Cryptographic hash function

from Wikipedia, the free encyclopedia

A cryptological hash function or cryptographic hash function is a special form of a hash function ( hash function) that is collision-resistant . So it is practically impossible to find two different input values ​​that result in an identical hash value.

Areas of application for cryptological or cryptographic hash functions are primarily integrity checks of files or messages, the secure storage of passwords and digital signatures . They can also be used as pseudo- random number generators or for the construction of block ciphers .

Classification

A hash function is a mapping that efficiently maps a character string of any length (input value) to a character string of fixed length (hash value). This necessarily means that the same hash value is assigned to different input values, so the mapping is not injective . It is basically possible to find two input values ​​that result in the same hash value.

Cryptological hash functions are divided into keyless and key-dependent: A keyless hash function only has one input value, while a key-dependent hash function requires a secret key as a second input value.

The keyless hash functions are further divided into one-way hash functions (English One-Way Hash Function , short OWHF) and collision-resistant hash function (English Collision Resistant Hash Function , short CRHF).

A one-way hash function fulfills the following conditions:

  1. Way function (English: preimage resistance ): It is impossible in practice to a given output value an input value to find the the hash function to maps: .
  2. Weak collision resistance (English: 2nd-preimage resistance ): It is virtually impossible for a given value a dissimilar value to find the same hash result: .

For a collision-resistant hash function, the following also applies:

  1. Strong collision resistance : It is practically impossible to find two different input values and that result in the same hash value. The difference to the weak collision resistance is that both input values and can be freely selected here.

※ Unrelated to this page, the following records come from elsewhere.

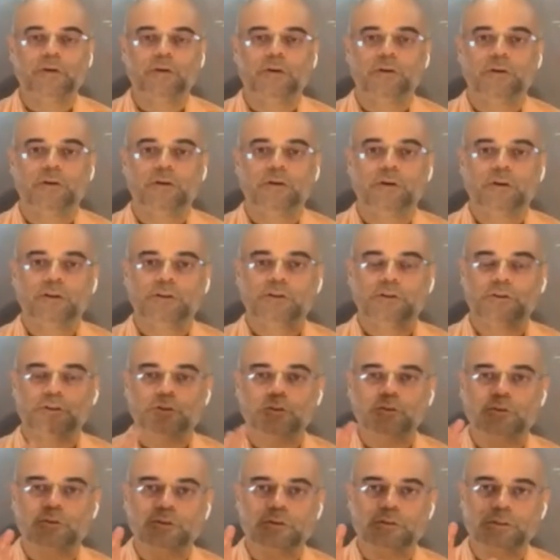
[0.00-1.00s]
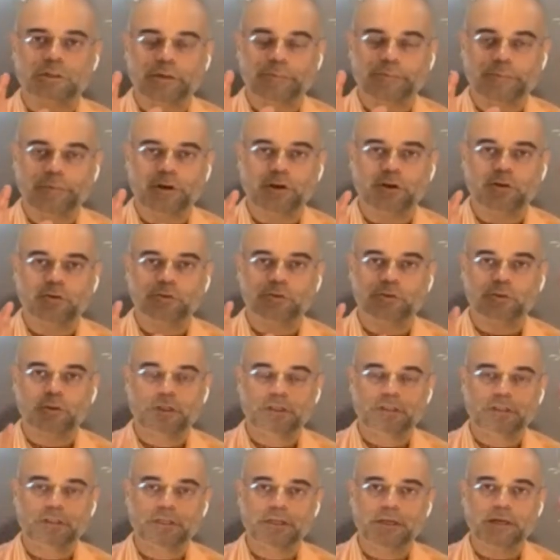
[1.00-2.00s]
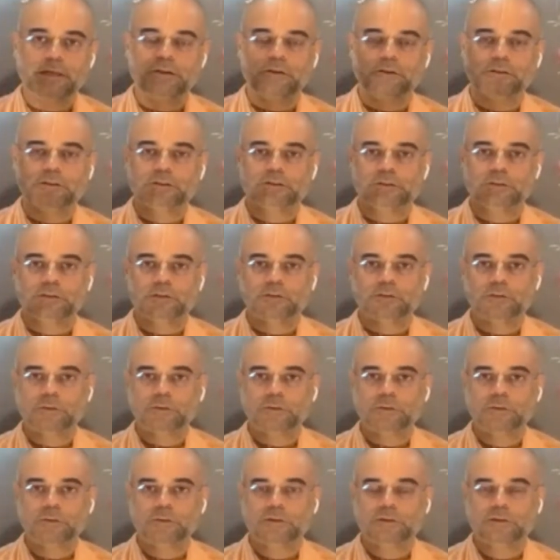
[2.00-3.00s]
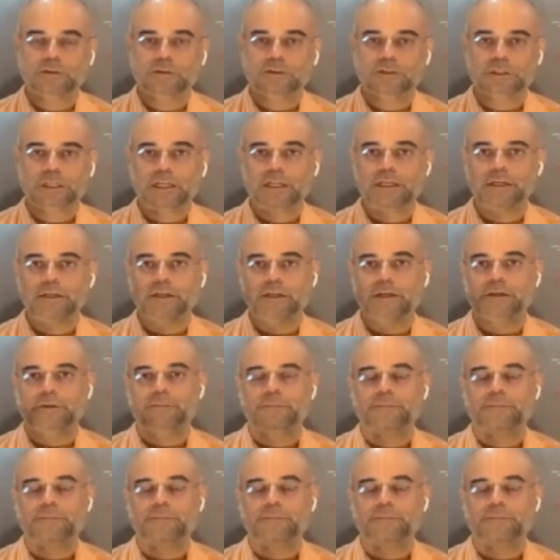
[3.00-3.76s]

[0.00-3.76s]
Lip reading: Also to separate to Tulasi and also to Shaligram.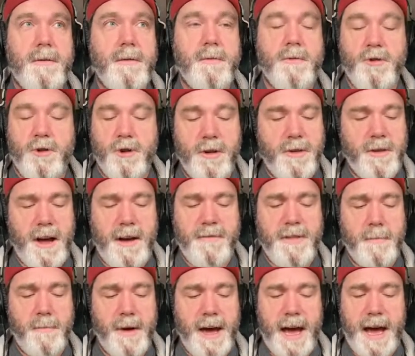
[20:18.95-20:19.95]
Just off the
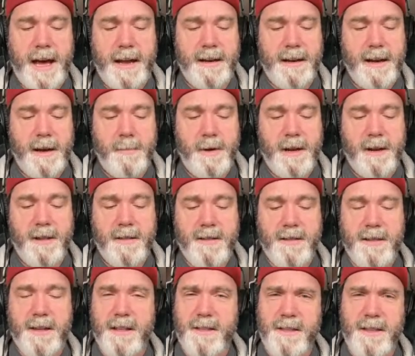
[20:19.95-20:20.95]
bat, I mean,
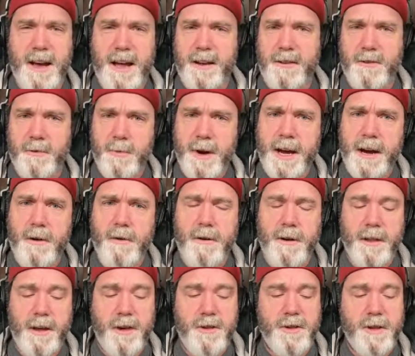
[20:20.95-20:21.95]
it's not a direct
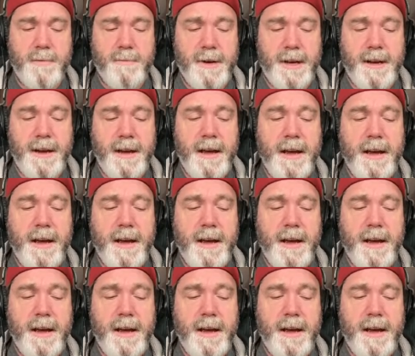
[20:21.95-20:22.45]
correlation, but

You can also request a resistance to near-collision resistance . This is supposed to be virtually impossible, two different input values and to find the hash values and differ only in a few bits.

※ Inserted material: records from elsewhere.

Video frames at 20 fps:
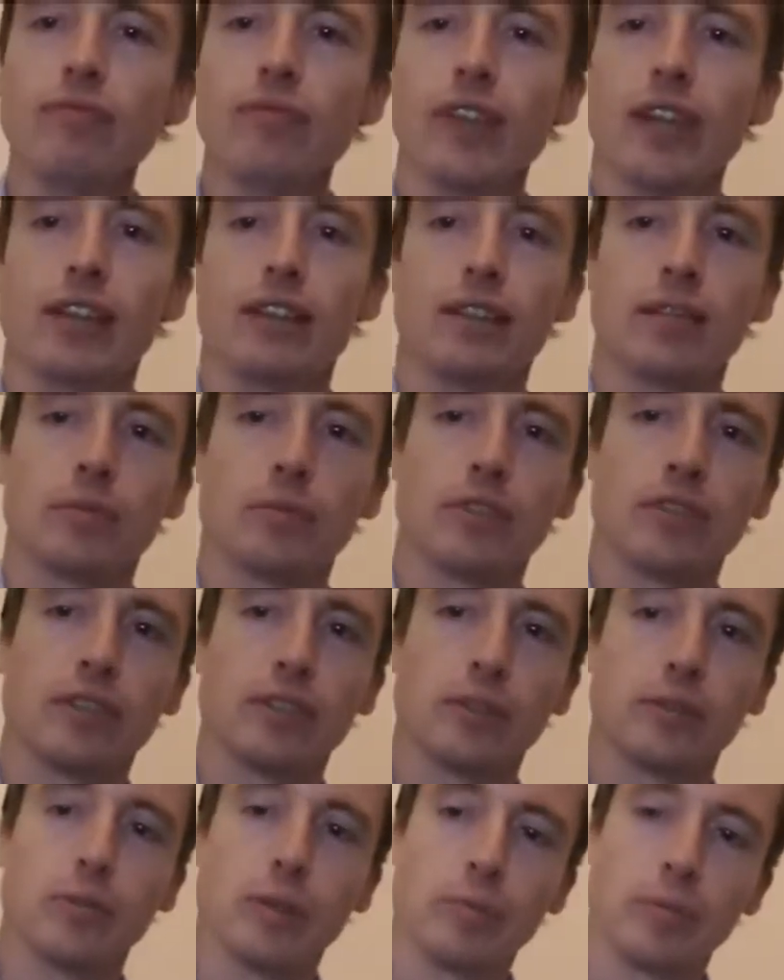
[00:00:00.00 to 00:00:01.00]
so
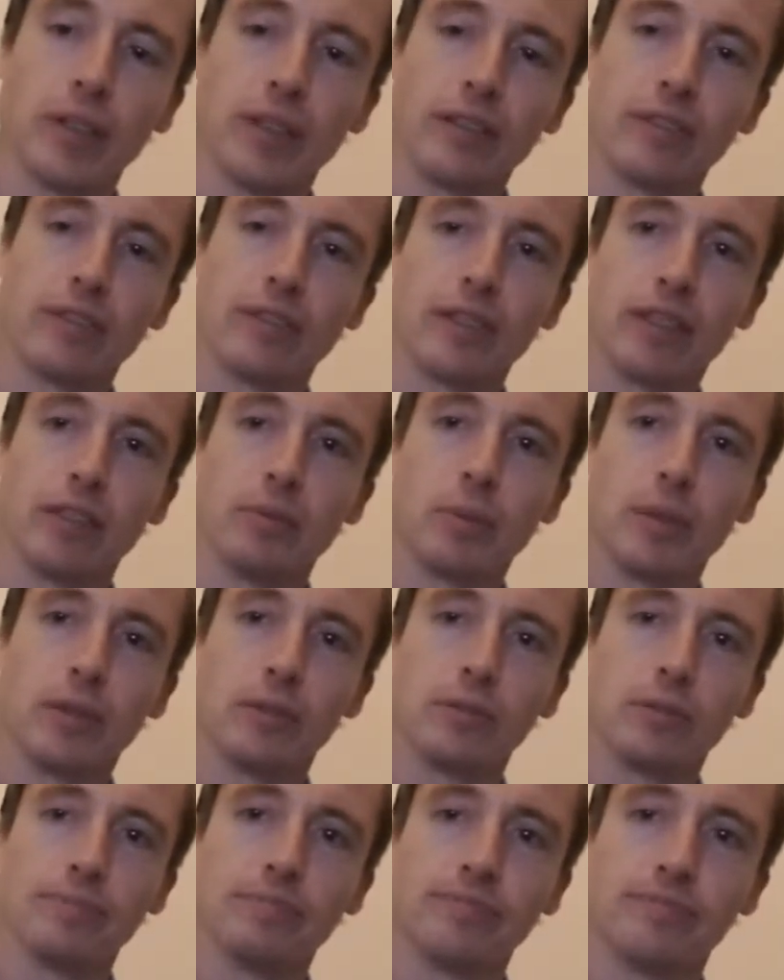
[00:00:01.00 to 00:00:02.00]
you won't be able to see the
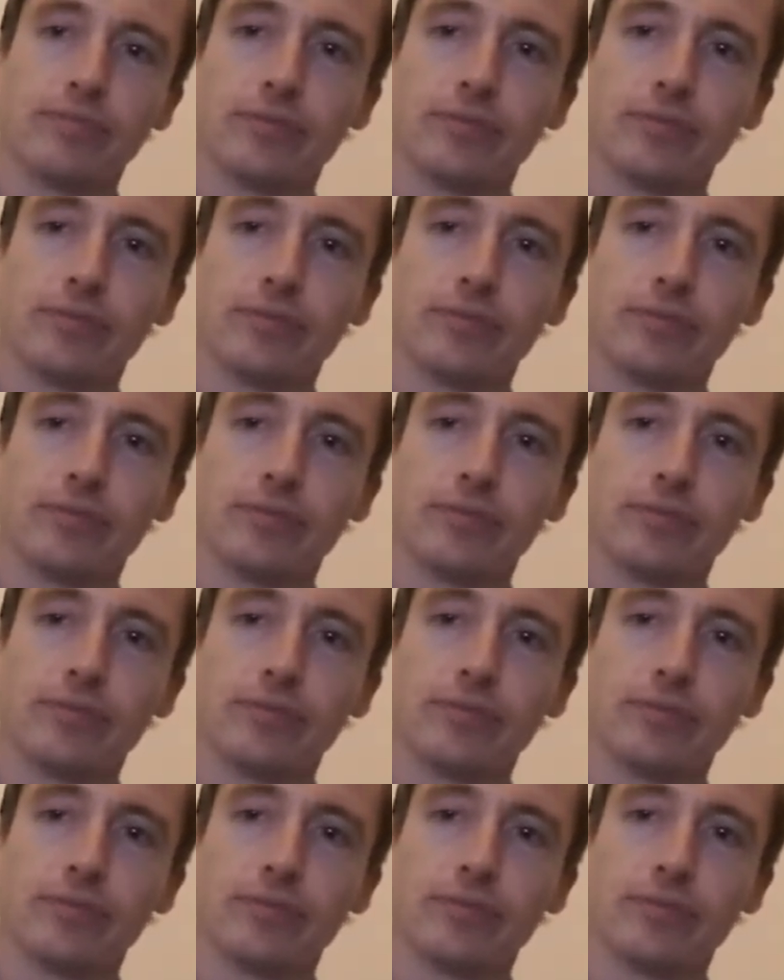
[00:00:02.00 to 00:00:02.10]
bottleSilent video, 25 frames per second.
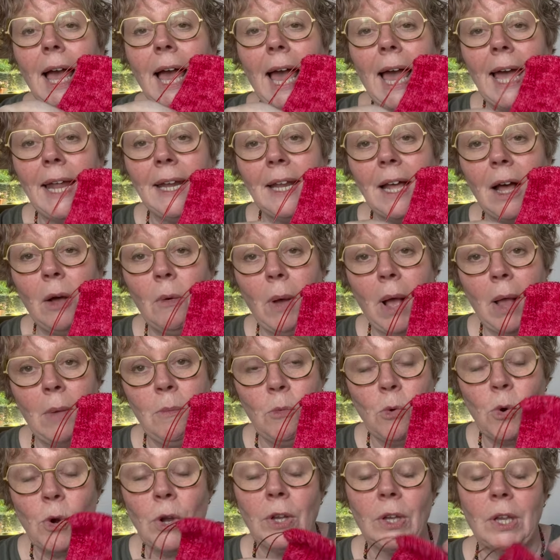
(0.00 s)
and now I'm
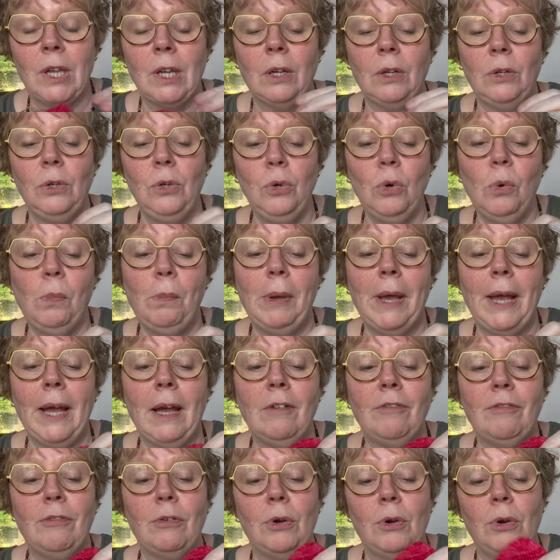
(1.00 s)
working a new
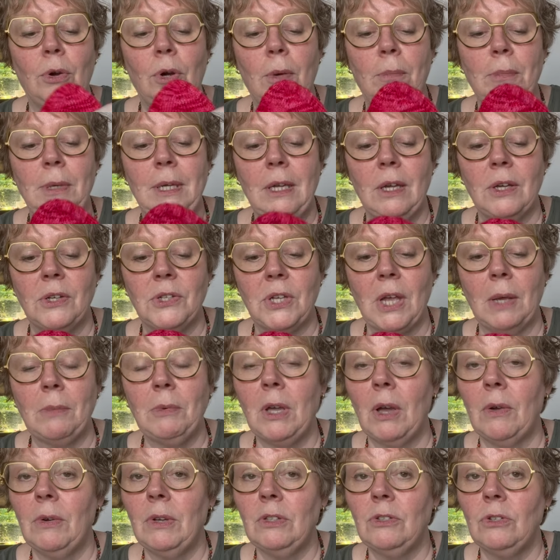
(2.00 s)
pair for her because I'm
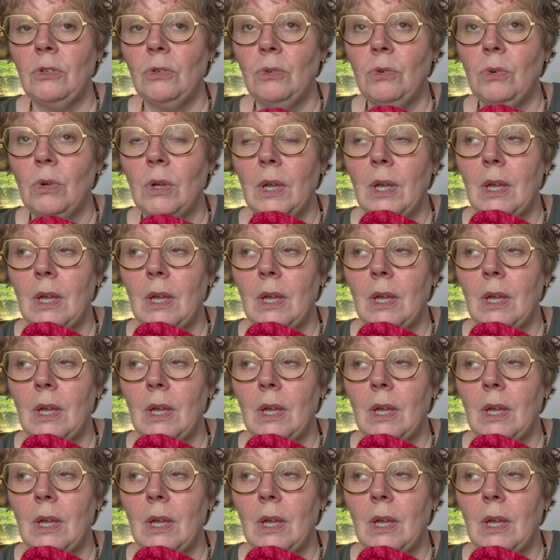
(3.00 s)
going to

The key-dependent hash functions include Message Authentication Codes (MAC). These include constructs such as HMAC , CBC-MAC or UMAC.

construction

The Merkle-Damgård construction generates the hash value from the message blocks by repeatedly applying the compression function

Most hash functions developed before 2010 follow the Merkle-Damgård construction. As a result of the SHA-3 competition, the Merkle-Damgård construction was replaced or extended by various construction methods.

Merkle-Damgård method

In the Merkle-Damgård construction , a compression function is iterated. A compression function takes two bit sequences of lengths and as input and outputs a bit sequence of length . In addition, it is a one-way function , so it should be difficult to find appropriate input values ​​for a given output. A block cipher is often used as a compression function, the entries are then used as a message and key.

In the Merkle-Damgård construction, the input message M is first divided into blocks of fixed length and padded with additional bits so that the input length is an integral multiple of the block length. The compression function has a message block as input and the output of the previous message blocks. The hash value of the entire message is the hash value of the last block:

IV denotes an initial value .

The compression function can be constructed in several ways.

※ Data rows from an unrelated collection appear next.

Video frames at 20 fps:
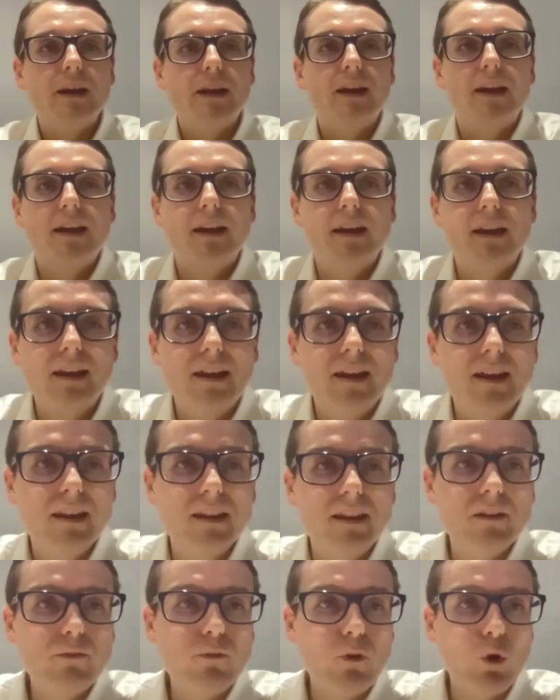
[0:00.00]

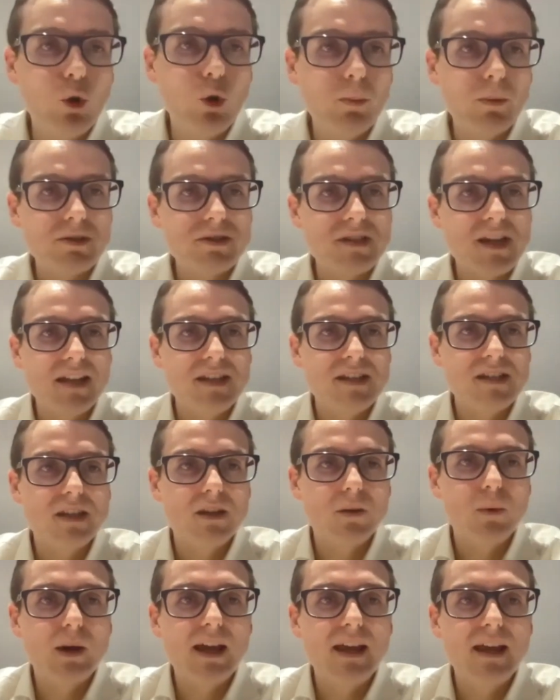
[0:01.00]
in the formal sense in
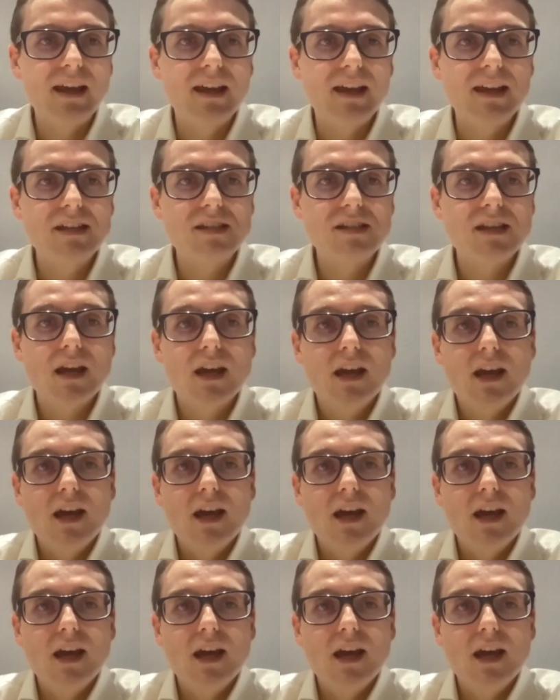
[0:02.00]
the way it is,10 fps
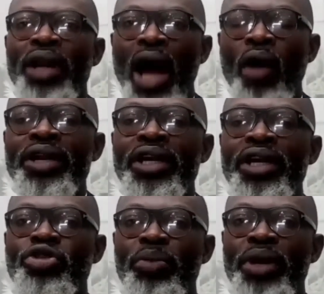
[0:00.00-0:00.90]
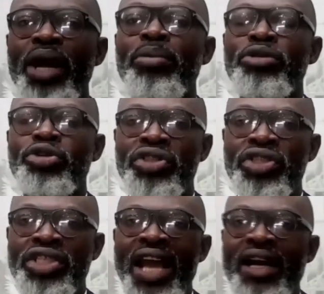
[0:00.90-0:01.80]
we now need to be able to
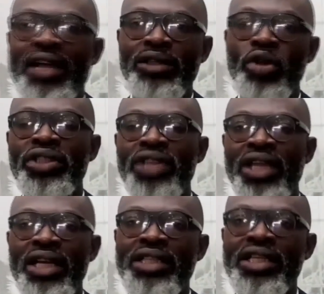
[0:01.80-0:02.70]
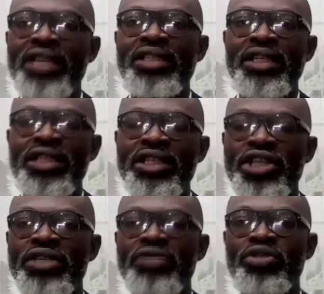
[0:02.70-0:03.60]
take those
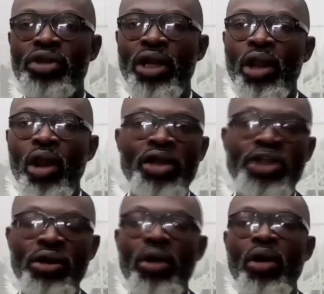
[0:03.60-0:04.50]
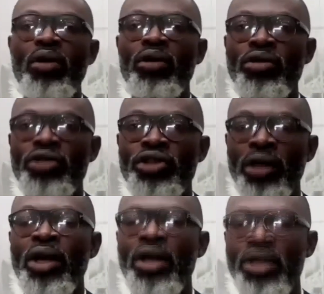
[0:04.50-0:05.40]
initiatives to the logical
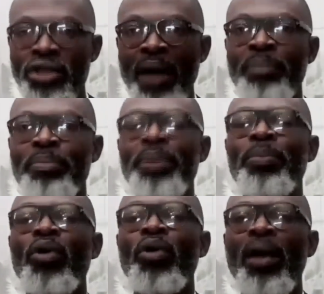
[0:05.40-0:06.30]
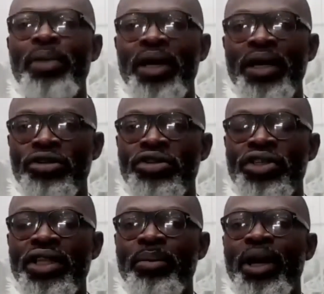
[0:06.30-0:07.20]
conclusion so that people can begin
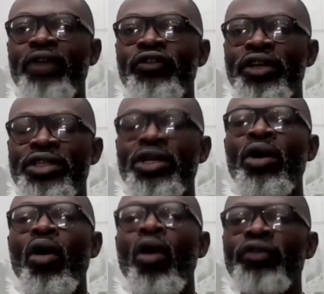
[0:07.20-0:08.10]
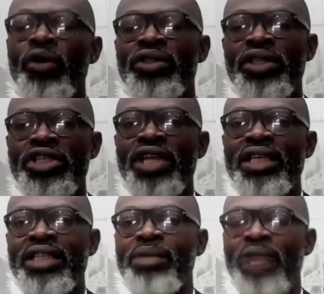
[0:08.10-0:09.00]
to see the benefits of those
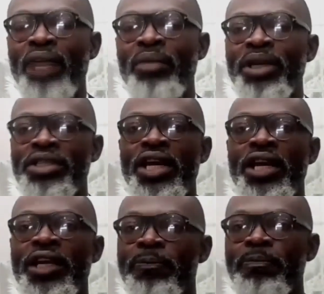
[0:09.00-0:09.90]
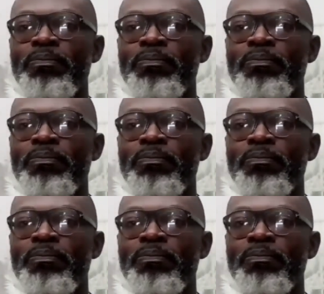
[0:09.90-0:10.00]
initial steps that have been taken.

Compression functions based on bit operations

The compression function can be specially developed for a hash function and then consists of simple operations directly on the message bits. This class includes: B. the MD4 family including SHA and RIPEMD .

Compression functions based on a block cipher

A distinction is made here between hash functions whose hash value has the same length as the block length and those whose hash value has twice the block length.

  1. Hash length equals block length:
    Let the encryption with a block cipher under the key , the message blocks and the outputs of the compression function. Three common constructions are as follows:
    • Matyas-Meyer-Oseas variant:
    • Davies-Meyer variant:
    • Miyaguchi Preneel variant:
  2. Hash length with double block length: These include MDC-2 and MDC-4. They essentially consist of the two or fourfold application of the Matyas-Meyer-Oseas construction.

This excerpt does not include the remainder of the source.